### YOUR INSTRUCTIONS
Set down the data below exactly; pictures stay out.

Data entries
-- -- --
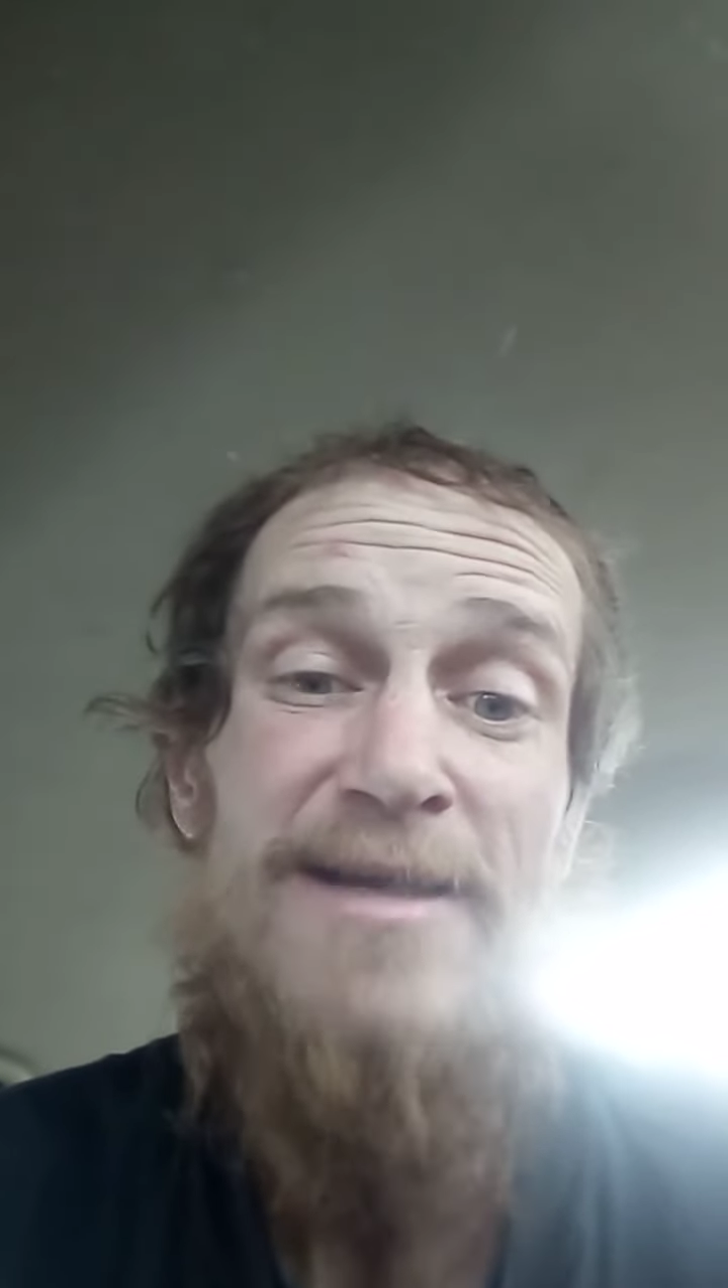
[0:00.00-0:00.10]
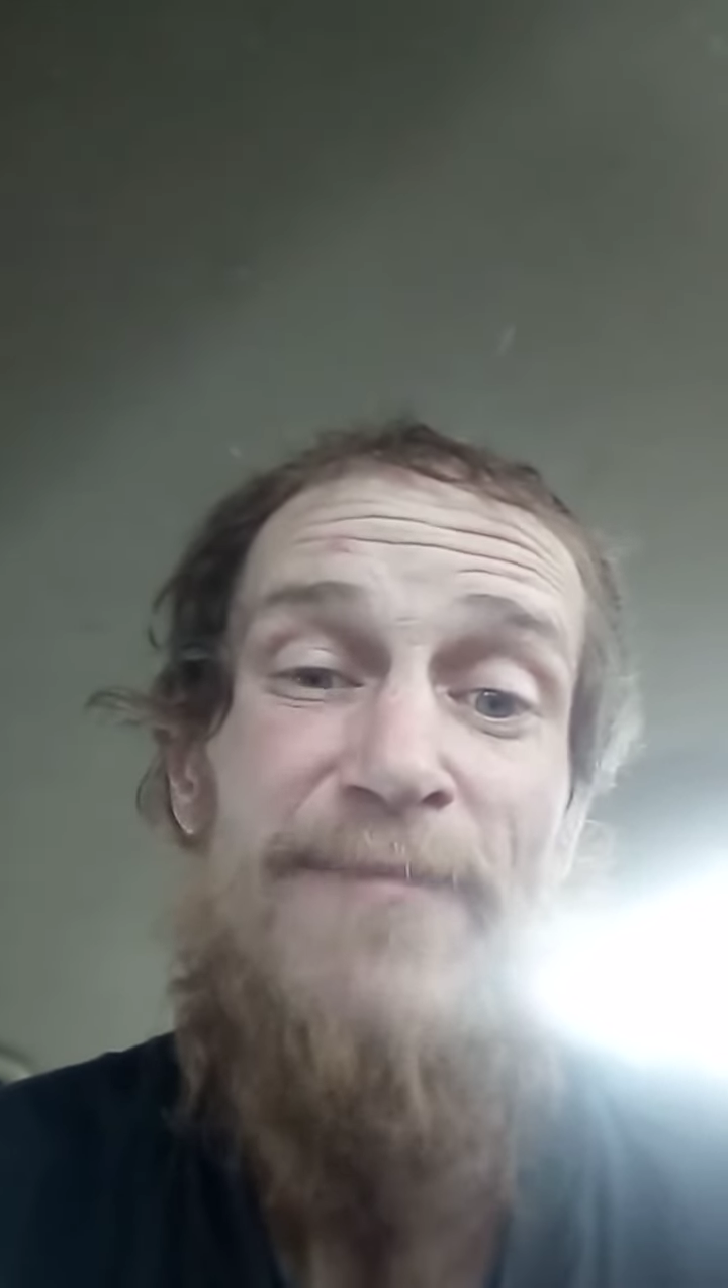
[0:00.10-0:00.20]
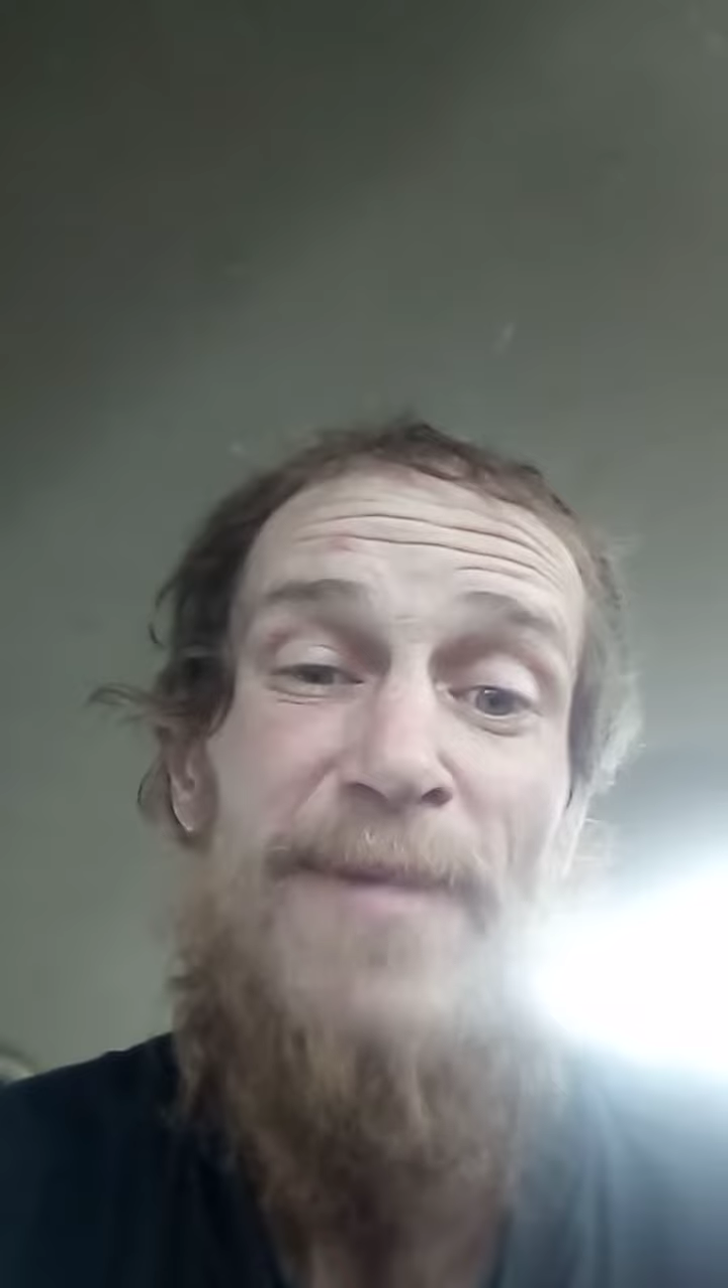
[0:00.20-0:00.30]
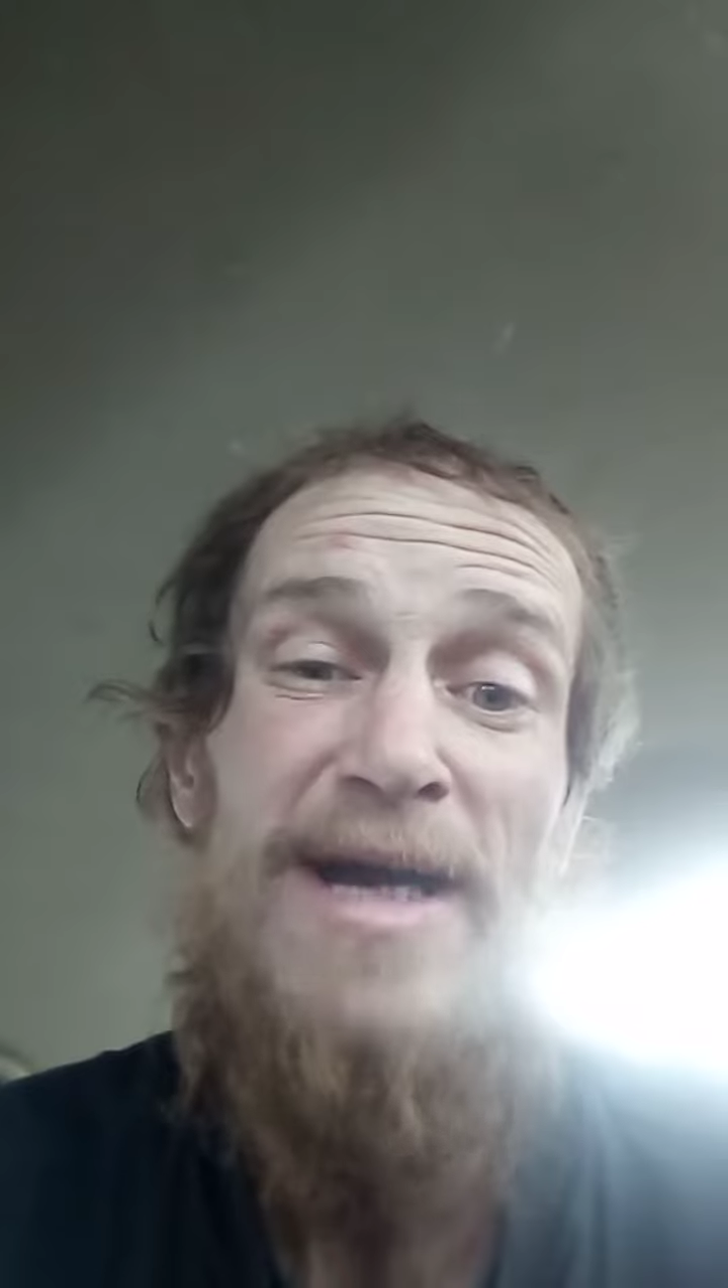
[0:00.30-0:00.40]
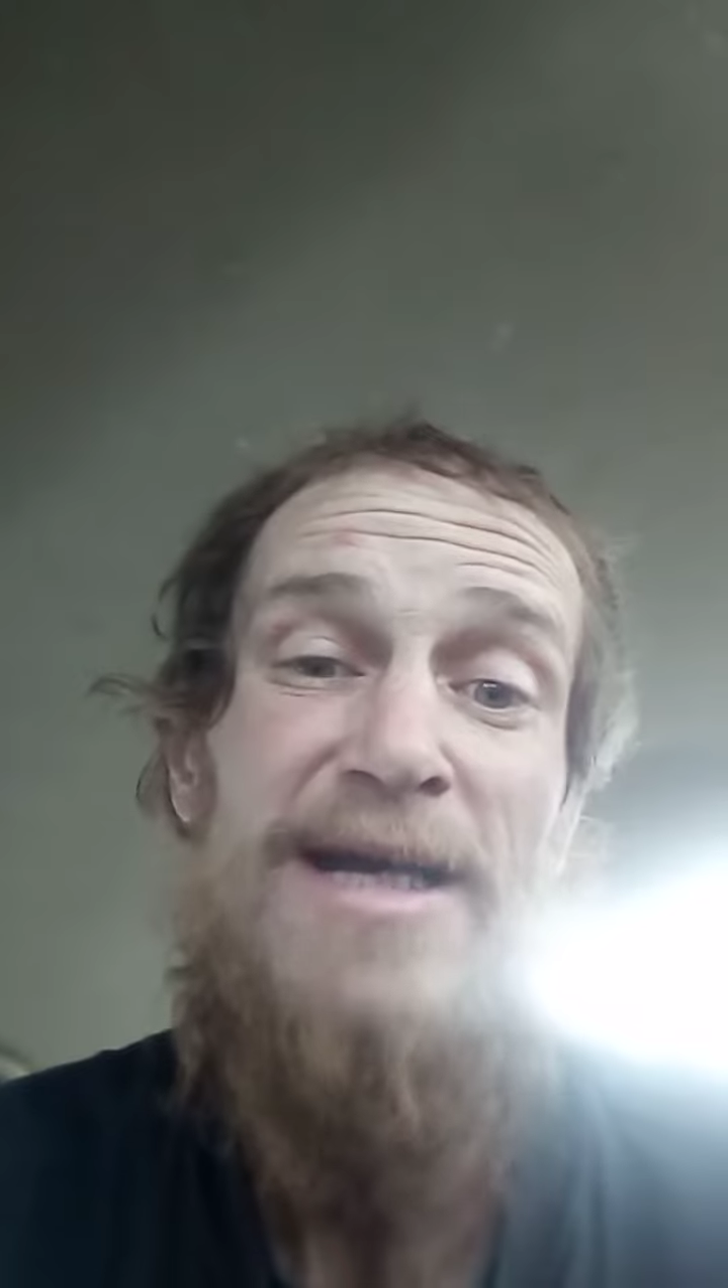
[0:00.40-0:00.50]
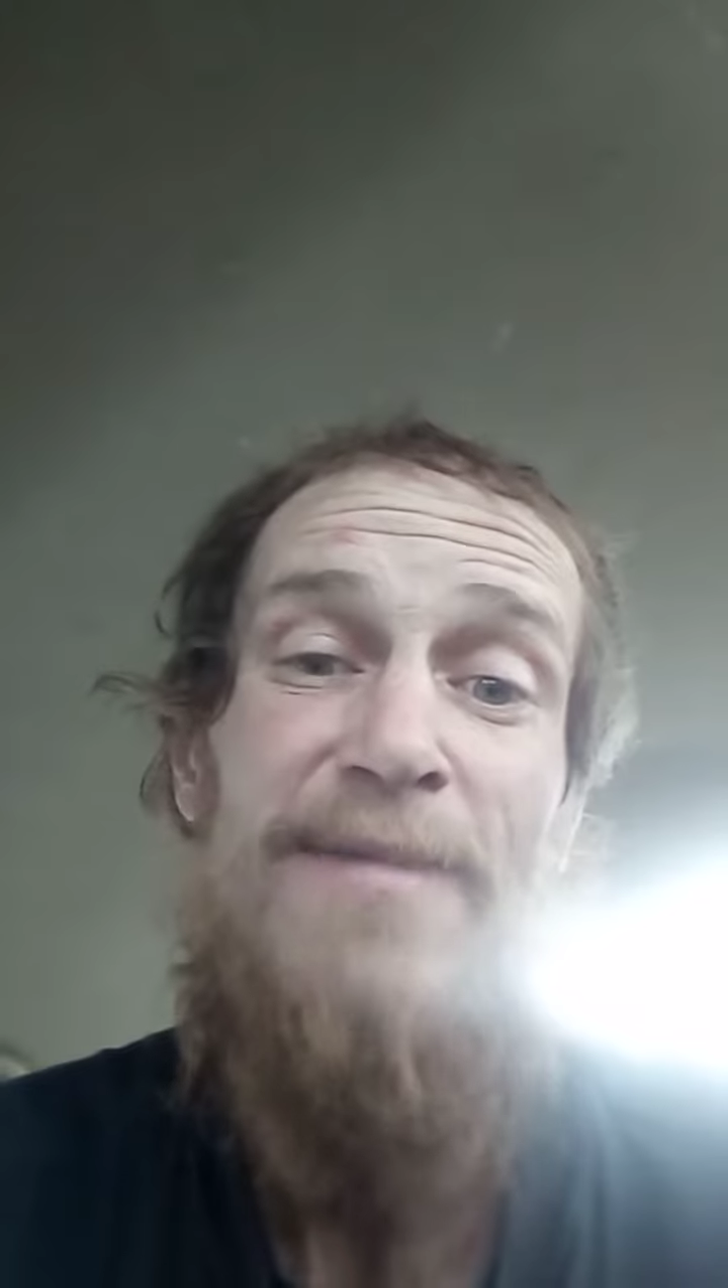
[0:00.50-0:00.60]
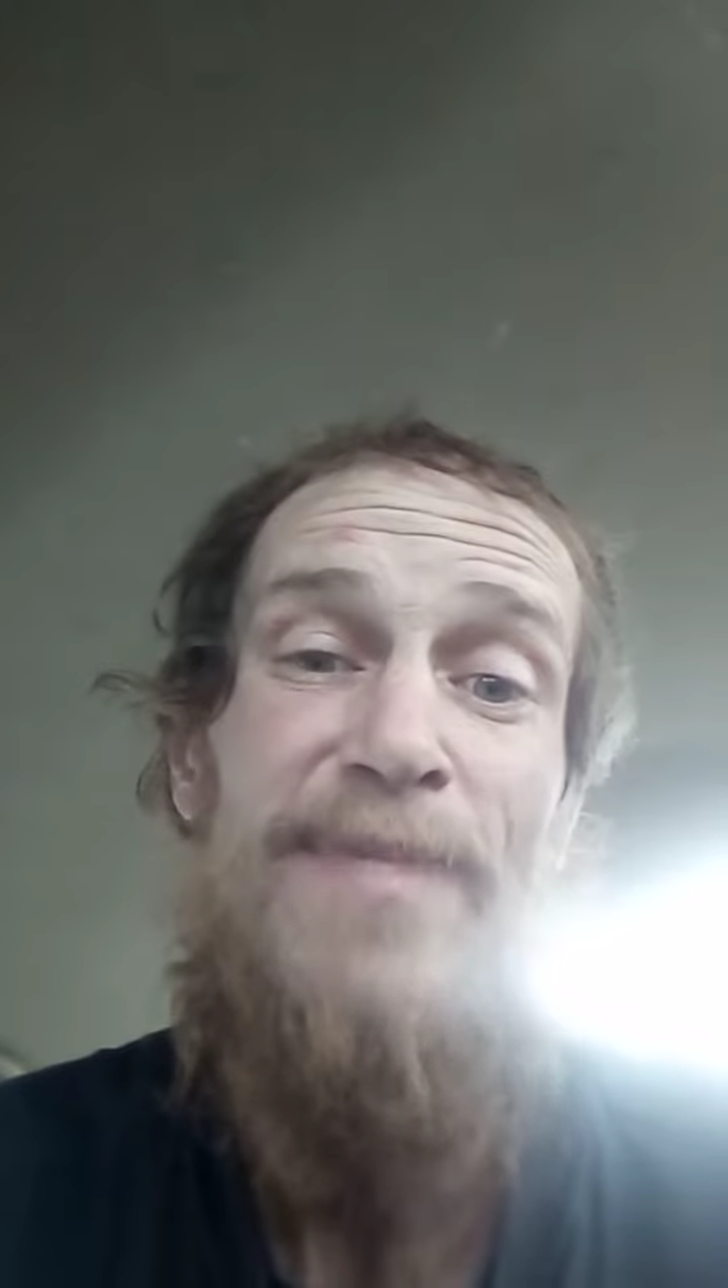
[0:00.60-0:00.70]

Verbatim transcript: of fucking the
-- -- --
### RESULT FOR THIS EXERCISE
[0:00.00-0:00.10]
[0:00.10-0:00.20]
[0:00.20-0:00.30]
[0:00.30-0:00.40]
[0:00.40-0:00.50]
[0:00.50-0:00.60]
[0:00.60-0:00.70]

Verbatim transcript: of fucking the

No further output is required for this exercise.